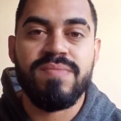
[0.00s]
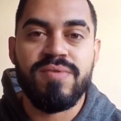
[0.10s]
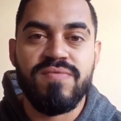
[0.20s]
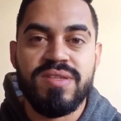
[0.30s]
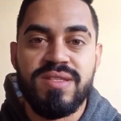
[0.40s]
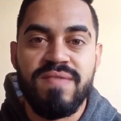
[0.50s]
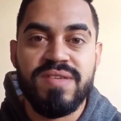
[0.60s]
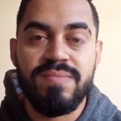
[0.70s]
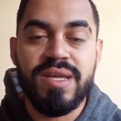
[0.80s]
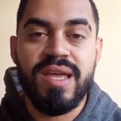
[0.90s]
Porque você deve
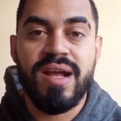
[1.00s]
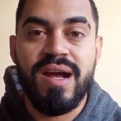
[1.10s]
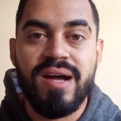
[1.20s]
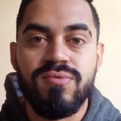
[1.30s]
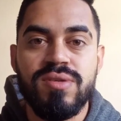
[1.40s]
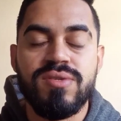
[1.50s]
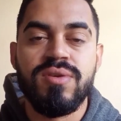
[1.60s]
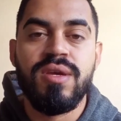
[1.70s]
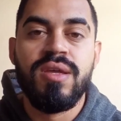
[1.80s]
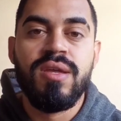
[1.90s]
saber que é caro isso.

▶ **ACTION ITEM**:
Give the data again exactly, without pictures.

▶ **YOUR RESPONSE**:
[0.00s]
[0.10s]
[0.20s]
[0.30s]
[0.40s]
[0.50s]
[0.60s]
[0.70s]
[0.80s]
[0.90s]
Porque você deve
[1.00s]
[1.10s]
[1.20s]
[1.30s]
[1.40s]
[1.50s]
[1.60s]
[1.70s]
[1.80s]
[1.90s]
saber que é caro isso.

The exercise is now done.